§ Aim of the exercise
Copy, word for word, the line containing "[0:09.60-0:10.67]" and each line that follows it in the entries below; pictures do not belong in the copy.

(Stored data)
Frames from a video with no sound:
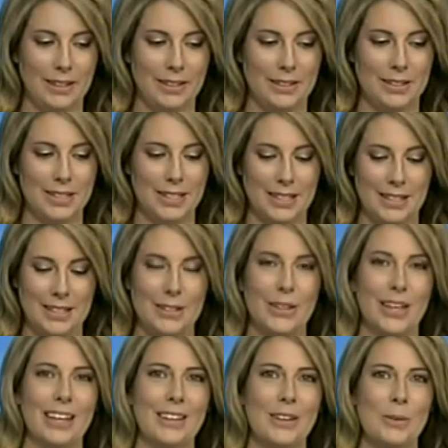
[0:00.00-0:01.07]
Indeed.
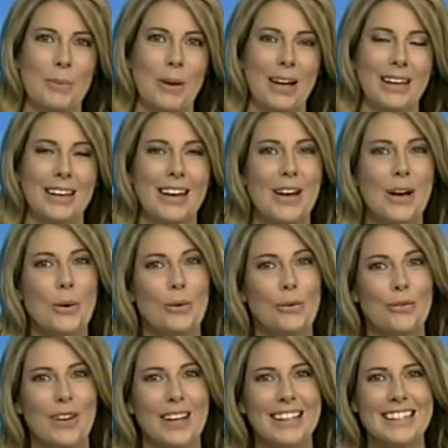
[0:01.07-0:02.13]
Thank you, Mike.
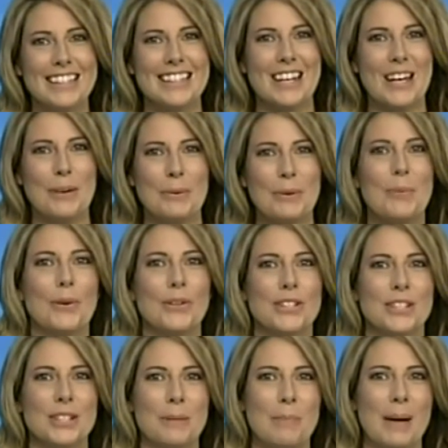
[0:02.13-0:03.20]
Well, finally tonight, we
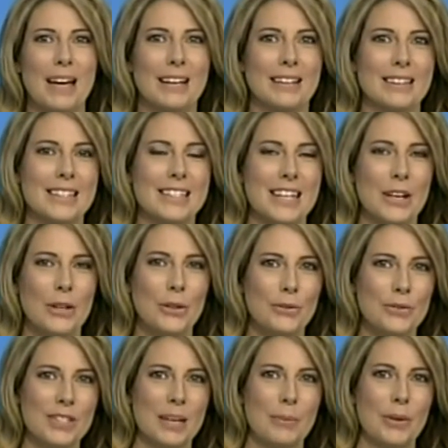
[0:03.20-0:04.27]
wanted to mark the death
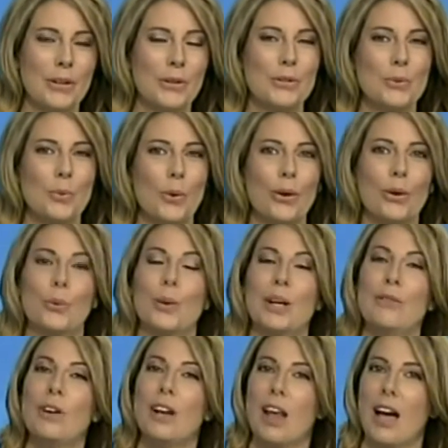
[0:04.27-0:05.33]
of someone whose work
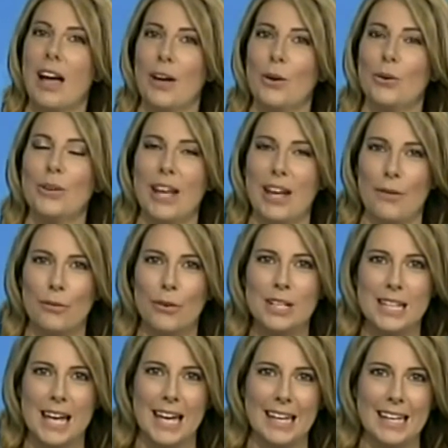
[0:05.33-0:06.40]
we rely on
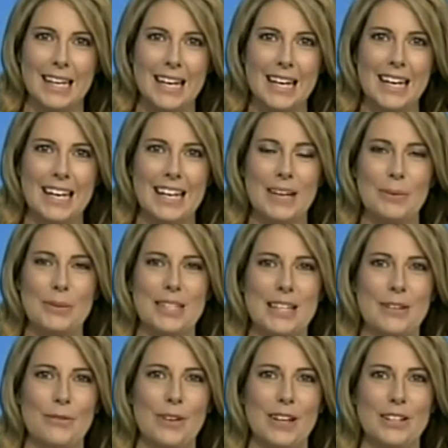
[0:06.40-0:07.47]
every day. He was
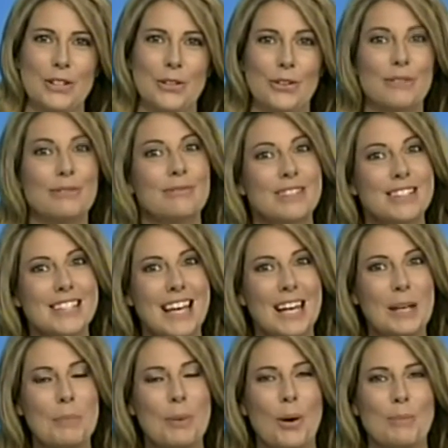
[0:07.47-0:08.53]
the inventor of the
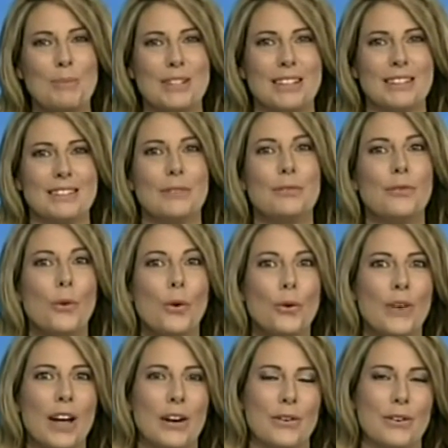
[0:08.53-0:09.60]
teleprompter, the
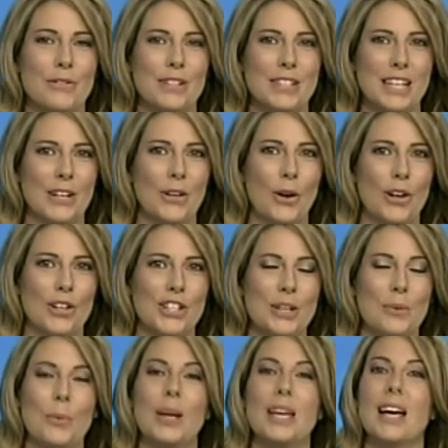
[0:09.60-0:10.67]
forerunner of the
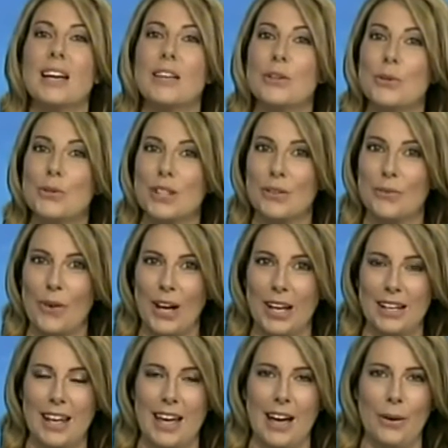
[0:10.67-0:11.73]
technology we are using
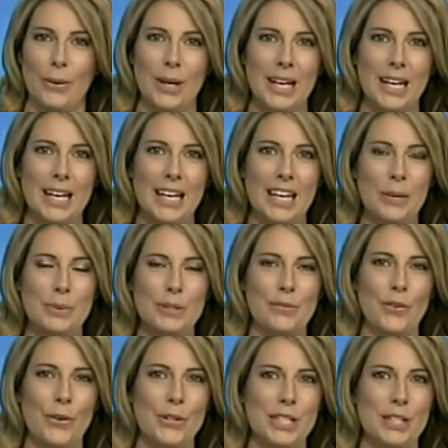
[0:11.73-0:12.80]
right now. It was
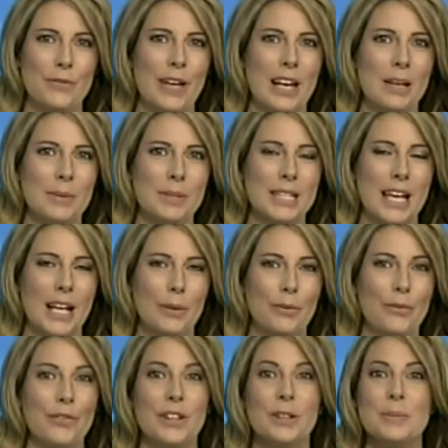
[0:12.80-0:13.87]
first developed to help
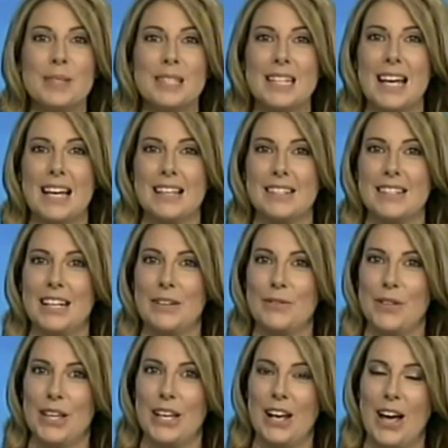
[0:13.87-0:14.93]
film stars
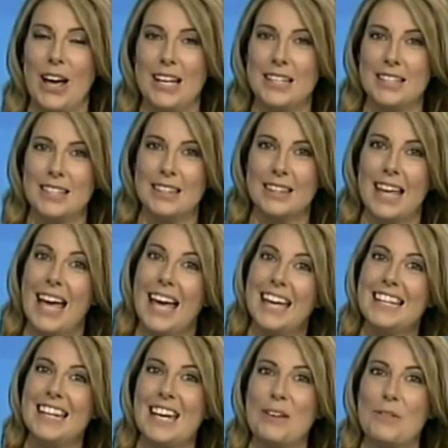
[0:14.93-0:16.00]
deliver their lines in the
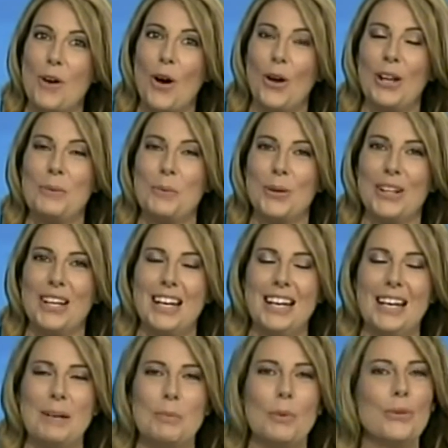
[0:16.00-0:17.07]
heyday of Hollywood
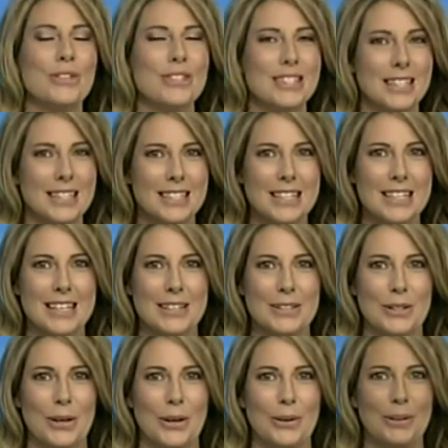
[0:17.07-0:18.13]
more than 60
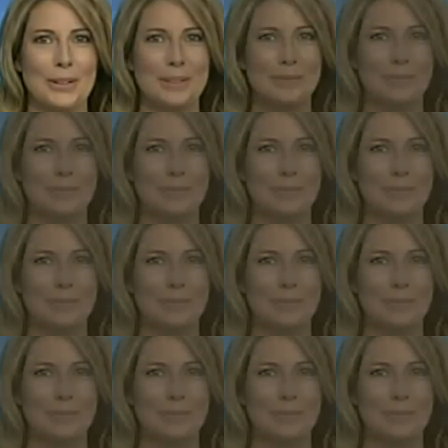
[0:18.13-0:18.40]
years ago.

§ Task output
[0:09.60-0:10.67]
forerunner of the
[0:10.67-0:11.73]
technology we are using
[0:11.73-0:12.80]
right now. It was
[0:12.80-0:13.87]
first developed to help
[0:13.87-0:14.93]
film stars
[0:14.93-0:16.00]
deliver their lines in the
[0:16.00-0:17.07]
heyday of Hollywood
[0:17.07-0:18.13]
more than 60
[0:18.13-0:18.40]
years ago.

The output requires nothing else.